Pour mieux comprendre l’intensité du soutien de la Pologne à l’Ukraine face à l’invasion russe, il faut peut-être prendre, à Kiev, la ligne de métro qui traverse le Dniepr et la suivre jusqu’à son terminus. Il n’y a plus ensuite qu’à marcher vers le nord-est durant une petite heure. On croise deux stations-service, une franchise Leroy Merlin, des aires de repos, un modeste champ de mines (signalé par des têtes de mort sur fond rouge) et des affiches à la gloire des chiens affectés, justement, au déminage.
Après le barrage qui marque les limites de la municipalité de Kiev, on s’enfonce dans la forêt enneigée, avec des troncs d’arbre ceints des couleurs de l’Ukraine et, dans une moindre mesure, de la Pologne. C’est que, sur ce site de Bykivnia, de 1937 à 1941, les services soviétiques ont enterré au moins vingt mille victimes de leur répression, à la fois ukrainiennes et polonaises.
Une terreur systématique
Le 20 mars 1937, l’Ukraine soviétique se remet à peine de l’épouvante de l’Holodomor, cette famine organisée par le pouvoir stalinien qui, en 1932-33, causa la mort de millions de personnes. C’est pourtant à cette date que le conseil municipal de Kiev décide d’allouer une vaste portion de la forêt de Bykivnia au NKVD, le « Commissariat du peuple aux affaires intérieures », précurseur du sinistre KGB.
Le site a été choisi pour son isolement propice à l’enfouissement en secret des victimes de la Grande Terreur, que le Kremlin a d’ores et déjà programmée. A partir de l’été suivant, les différents centres de torture et d’exécution du NKVD dans la ville et les faubourgs de Kiev acheminent de nuit leurs cargaisons de cadavres jusqu’à la forêt de Bykivnia. Un lac permet d’y nettoyer, après déchargement, les camions et les wagons renvoyés ensuite en ville dans une véritable noria de la terreur. Aux victimes soviétiques viennent s’ajouter, à partir de l’automne 1939 et du partage de la Pologne entre l’URSS et l’Allemagne, des vagues de civils et de militaires polonais, emprisonnés par l’armée rouge, puis exécutés par le NKVD.

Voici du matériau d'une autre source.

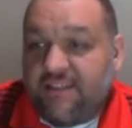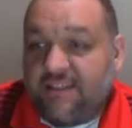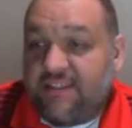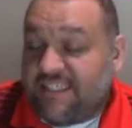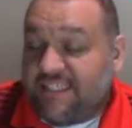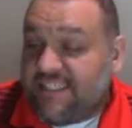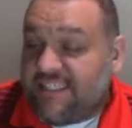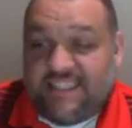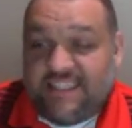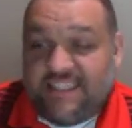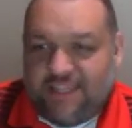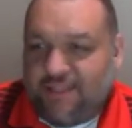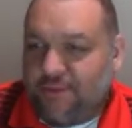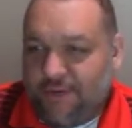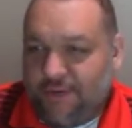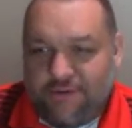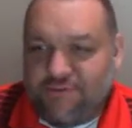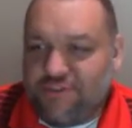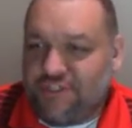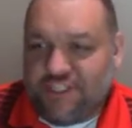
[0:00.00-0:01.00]
That's exactly what
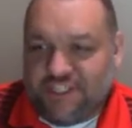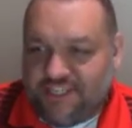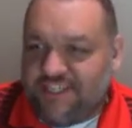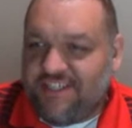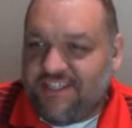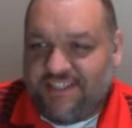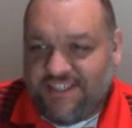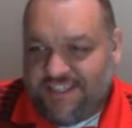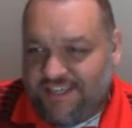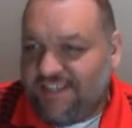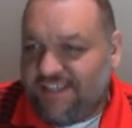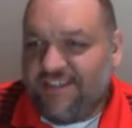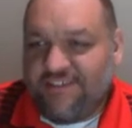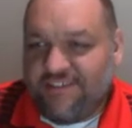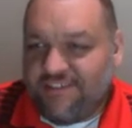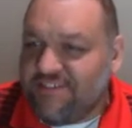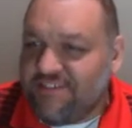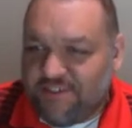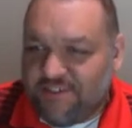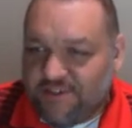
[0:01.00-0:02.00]
I was just going to say.
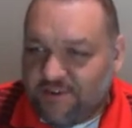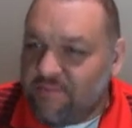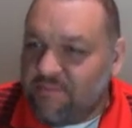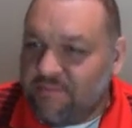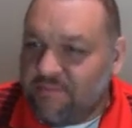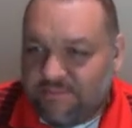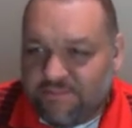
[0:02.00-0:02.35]
So.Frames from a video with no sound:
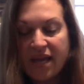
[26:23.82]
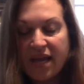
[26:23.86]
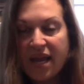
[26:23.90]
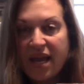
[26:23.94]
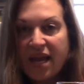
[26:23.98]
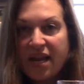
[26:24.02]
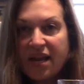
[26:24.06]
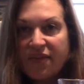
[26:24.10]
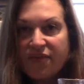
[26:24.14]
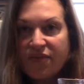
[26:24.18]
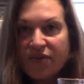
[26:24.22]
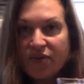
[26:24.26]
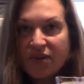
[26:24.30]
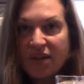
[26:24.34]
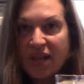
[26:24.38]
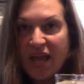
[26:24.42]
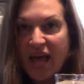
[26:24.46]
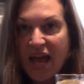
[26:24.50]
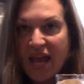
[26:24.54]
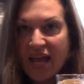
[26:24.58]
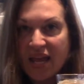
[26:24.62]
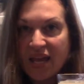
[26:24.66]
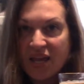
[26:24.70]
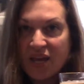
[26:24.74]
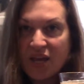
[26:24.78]
And if you'd
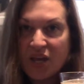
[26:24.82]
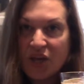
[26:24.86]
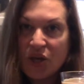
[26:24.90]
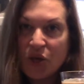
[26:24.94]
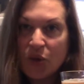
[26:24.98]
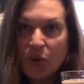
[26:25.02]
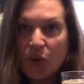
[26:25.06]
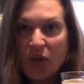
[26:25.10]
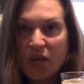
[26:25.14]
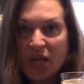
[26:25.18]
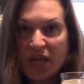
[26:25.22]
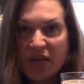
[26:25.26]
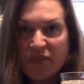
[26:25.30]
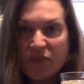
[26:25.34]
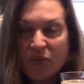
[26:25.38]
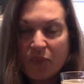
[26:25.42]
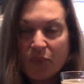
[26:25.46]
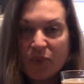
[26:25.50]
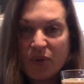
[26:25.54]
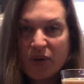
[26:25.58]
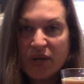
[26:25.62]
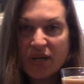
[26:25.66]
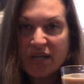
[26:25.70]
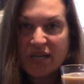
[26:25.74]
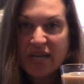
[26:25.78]
like, you can even
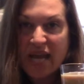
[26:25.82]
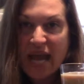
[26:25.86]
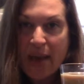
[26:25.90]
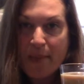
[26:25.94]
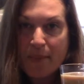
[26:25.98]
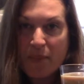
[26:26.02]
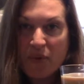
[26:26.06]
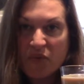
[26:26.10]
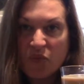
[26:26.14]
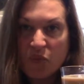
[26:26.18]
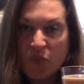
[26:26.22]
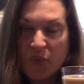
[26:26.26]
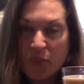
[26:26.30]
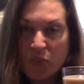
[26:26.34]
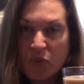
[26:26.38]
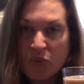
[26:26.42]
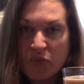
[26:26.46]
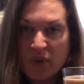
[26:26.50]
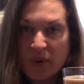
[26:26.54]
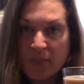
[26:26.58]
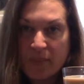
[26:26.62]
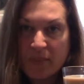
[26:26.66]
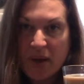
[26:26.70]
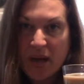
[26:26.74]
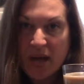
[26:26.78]
put a dab of whipped
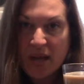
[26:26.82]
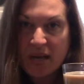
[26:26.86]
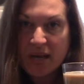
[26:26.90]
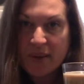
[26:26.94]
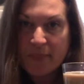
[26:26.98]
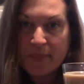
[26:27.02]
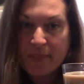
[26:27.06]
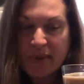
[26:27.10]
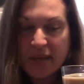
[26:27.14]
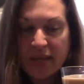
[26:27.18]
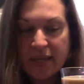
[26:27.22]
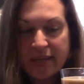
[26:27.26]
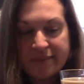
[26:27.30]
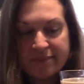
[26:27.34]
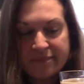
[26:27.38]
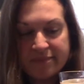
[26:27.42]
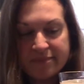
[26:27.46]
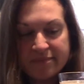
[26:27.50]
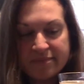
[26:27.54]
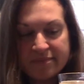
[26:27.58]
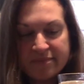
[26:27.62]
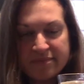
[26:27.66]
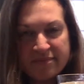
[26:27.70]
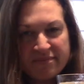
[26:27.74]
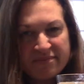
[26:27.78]
cream on it, but
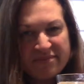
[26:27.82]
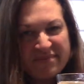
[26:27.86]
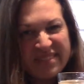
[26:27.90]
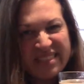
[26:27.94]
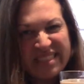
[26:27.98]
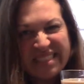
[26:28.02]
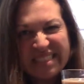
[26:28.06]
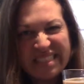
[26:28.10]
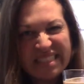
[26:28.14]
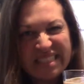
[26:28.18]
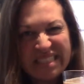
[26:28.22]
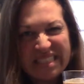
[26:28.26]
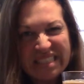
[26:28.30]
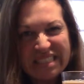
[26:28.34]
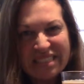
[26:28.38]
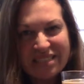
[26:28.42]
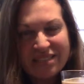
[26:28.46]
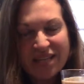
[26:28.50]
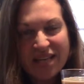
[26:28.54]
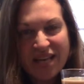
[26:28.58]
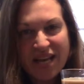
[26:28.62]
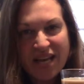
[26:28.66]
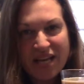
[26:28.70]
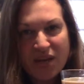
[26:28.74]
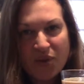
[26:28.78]

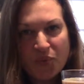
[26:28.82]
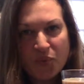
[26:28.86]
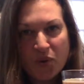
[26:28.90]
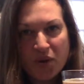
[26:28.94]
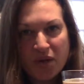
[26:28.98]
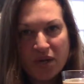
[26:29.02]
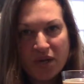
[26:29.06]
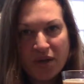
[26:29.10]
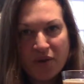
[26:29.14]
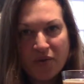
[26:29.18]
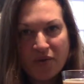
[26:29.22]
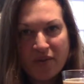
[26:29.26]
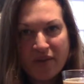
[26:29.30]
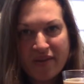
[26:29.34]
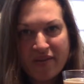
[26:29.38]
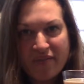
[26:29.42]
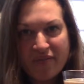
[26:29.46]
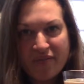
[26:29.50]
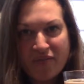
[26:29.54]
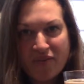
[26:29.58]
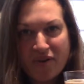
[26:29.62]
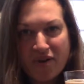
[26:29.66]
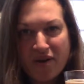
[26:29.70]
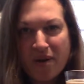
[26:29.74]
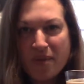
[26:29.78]
I didn't want to go
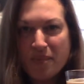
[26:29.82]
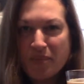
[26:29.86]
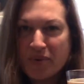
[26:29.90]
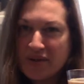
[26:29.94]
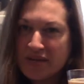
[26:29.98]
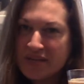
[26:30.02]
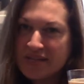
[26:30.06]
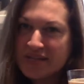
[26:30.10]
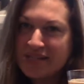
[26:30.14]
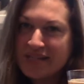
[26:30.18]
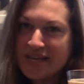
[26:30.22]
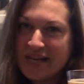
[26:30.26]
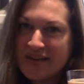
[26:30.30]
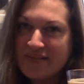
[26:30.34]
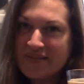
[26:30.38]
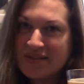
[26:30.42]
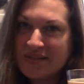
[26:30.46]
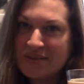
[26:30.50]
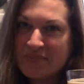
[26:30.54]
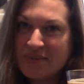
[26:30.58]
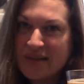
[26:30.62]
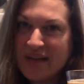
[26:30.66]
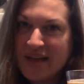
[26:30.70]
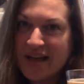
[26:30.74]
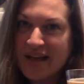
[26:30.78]
that far. I'm going to save
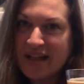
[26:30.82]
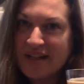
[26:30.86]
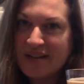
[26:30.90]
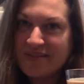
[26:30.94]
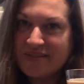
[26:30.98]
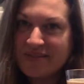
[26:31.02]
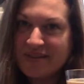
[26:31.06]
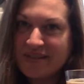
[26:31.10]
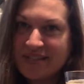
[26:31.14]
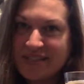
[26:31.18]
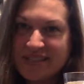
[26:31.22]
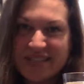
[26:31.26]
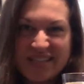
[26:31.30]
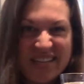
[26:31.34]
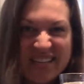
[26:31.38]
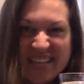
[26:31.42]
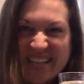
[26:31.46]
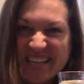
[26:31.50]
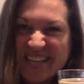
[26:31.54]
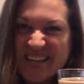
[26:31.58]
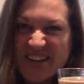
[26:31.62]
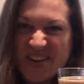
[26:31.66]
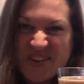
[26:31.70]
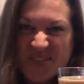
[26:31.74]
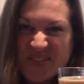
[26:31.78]
some calories.
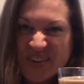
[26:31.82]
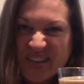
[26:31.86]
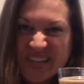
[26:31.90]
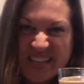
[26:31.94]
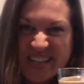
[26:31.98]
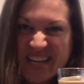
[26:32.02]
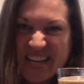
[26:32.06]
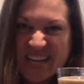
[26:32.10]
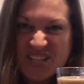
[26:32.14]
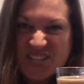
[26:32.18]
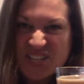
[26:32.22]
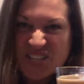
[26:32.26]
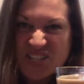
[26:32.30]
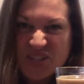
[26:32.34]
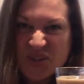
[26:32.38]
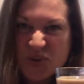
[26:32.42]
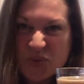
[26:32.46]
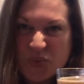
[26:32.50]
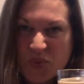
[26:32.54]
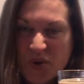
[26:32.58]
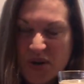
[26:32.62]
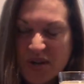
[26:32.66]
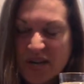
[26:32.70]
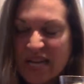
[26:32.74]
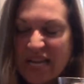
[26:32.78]
No, really, I just
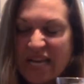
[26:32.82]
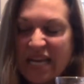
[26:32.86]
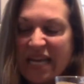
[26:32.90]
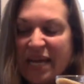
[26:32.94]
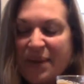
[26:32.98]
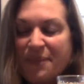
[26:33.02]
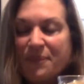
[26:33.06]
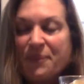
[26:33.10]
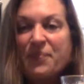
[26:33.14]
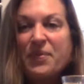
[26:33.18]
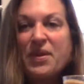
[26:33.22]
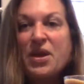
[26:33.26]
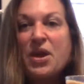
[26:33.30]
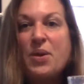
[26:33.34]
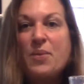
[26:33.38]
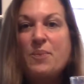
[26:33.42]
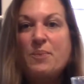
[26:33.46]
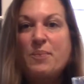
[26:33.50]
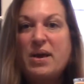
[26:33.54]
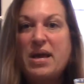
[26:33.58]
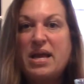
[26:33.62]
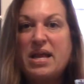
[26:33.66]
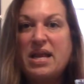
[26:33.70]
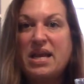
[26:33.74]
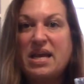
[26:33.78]
don't want any.
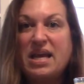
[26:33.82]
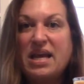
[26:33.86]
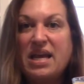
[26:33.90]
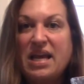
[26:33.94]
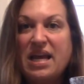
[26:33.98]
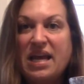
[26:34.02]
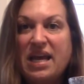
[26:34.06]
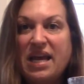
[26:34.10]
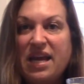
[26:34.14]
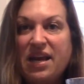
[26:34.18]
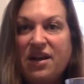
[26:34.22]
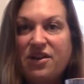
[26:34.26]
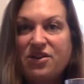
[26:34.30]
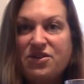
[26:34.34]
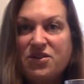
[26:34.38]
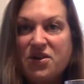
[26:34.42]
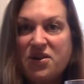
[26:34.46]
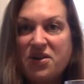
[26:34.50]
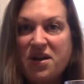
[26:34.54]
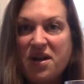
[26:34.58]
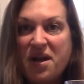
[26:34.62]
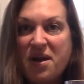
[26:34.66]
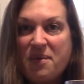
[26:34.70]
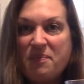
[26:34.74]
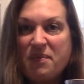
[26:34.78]
But here's
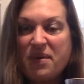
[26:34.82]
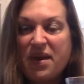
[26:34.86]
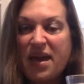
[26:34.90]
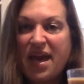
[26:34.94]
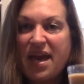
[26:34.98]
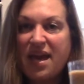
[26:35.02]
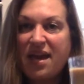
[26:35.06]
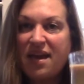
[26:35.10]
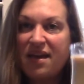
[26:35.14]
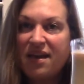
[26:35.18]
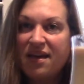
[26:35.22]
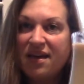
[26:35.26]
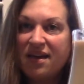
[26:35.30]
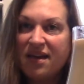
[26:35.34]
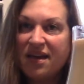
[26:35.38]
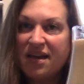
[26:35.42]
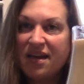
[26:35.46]
our cupcake.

En septembre 1941, l’armée allemande s’empare de Kiev, où les Einsatzgruppen (« groupes d’intervention ») exterminent bientôt plus de 33 000 juifs dans le ravin de Babi Yar, site de nombreuses autres exécutions de masse durant les mois suivants.
Les officiers nazis, ne serait-ce que pour masquer leurs propres tueries, signalent les fosses communes de Bykivnia, mais ils préfèrent, dans leur propagande antisoviétique, mettre l’accent sur les charniers laissés par le NKVD à Vinnytsia, en Ukraine (pour les victimes de la Grande Terreur de 1937-1938) et à Katyn, en Russie (pour les prisonniers polonais liquidés en 1940). Après la reconquête de Kiev par l’armée rouge, en décembre 1943, le NKVD s’efforce d’effacer toute trace des horreurs perpétrées à Bykivnia, dont les différentes fosses communes sont aplanies pour être éventuellement replantées d’arbres. Le pouvoir soviétique maintient une chape de plomb sur le site, même après la dénonciation officielle des crimes de Staline en 1956.